If your application allows for Autocomplete, the user could complete rmt and then type ftd, resulting in a full input of remind me to ftd, which would parse correctly.

The primary reason for this limitation is usability. For a simple grammar like this, fuzzy matching the entire string would be possible. However, when you are dealing with very complicated grammars (like elliptical-datetime or grammars that contain the <freetext> phrase, lots of behavior arises that the user does not necessarily expect.

Performance is also impacted dramatically if the fuzzy matching algorithm is applied to all input.

Match Strategies

Start

The simplest matching style, meaning that the input and the text are the same from the beginning of the string.

const parse = compile(<literal text='superman' strategy='start' />)

parse('super')

...
words: [
  {text: 'super', input: true},
  {text: 'man', input: false}
]

The score from such a match will always be 1.

Contain

The input is found, in its entirety, somewhere in the text, though not necessarily starting at the beginning.

const parse = compile(<literal text='superman' strategy='contain' />)

parse('man')

...
words: [
  {text: 'super', input: false}
  {text: 'man' : input: true}
]

The score this match will be relative to how close to the beginning of the text the input occurs.

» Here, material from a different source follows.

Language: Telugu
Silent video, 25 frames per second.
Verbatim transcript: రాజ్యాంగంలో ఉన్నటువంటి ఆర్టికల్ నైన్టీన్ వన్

Matching at the beginning of the string will result in a score of 1, just like start matching. Matching at the end will result in a lower score.

Fuzzy

This means that every character in the input is in the text, in order, though perhaps with an arbitrary amount of extra characters in between. This matching style was popularized with the Sublime Text Command Palette and provides a powerful and performant way to search long inputs.

const parse = compile(
  <literal text='It was a dark and stormy night' strategy='fuzzy' />
)

parse('man')

...
words: [
  {text: 'It was a ', input: false},
  {text: 'dark', input: true},
  {text: ' and ', input: false},
  {text: 'stor', input: true},
  {text: 'my night', input: false}
]

The score from this match is complicated. If the input exists contiguously in the text, the score will be the same as as a contains match.

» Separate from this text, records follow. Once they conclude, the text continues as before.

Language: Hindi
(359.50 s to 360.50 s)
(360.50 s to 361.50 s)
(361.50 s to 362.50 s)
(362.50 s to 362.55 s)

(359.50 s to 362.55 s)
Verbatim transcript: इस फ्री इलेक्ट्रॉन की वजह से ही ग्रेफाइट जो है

If the match is interrupted, there are some special cases to improve matching in whitespace-delimited and case-sensitive languages. It works like this:

  • The score will be highest if the match is an "acronym" - that is, each character in the input is the first letter of a word in the text
  • The score will be next highest if the characters in the input are uppercase in the text.
  • Otherwise, the score will be relative to the number of contiguous characters in the text.

For example: if we parse this list with input: gc:

<list items={[
  'Google Chrome',
  'gcc compiler',
  'GoComics',
  'Ingsoc',
  'My GCC'
]} strategy='fuzzy' />

The outputs will be scored in this order:

- gcc compiler  // start
- My GCC        // contain
- Google Chrome // acronym
- GoComics      // capital
- Ingsoc        // fuzzy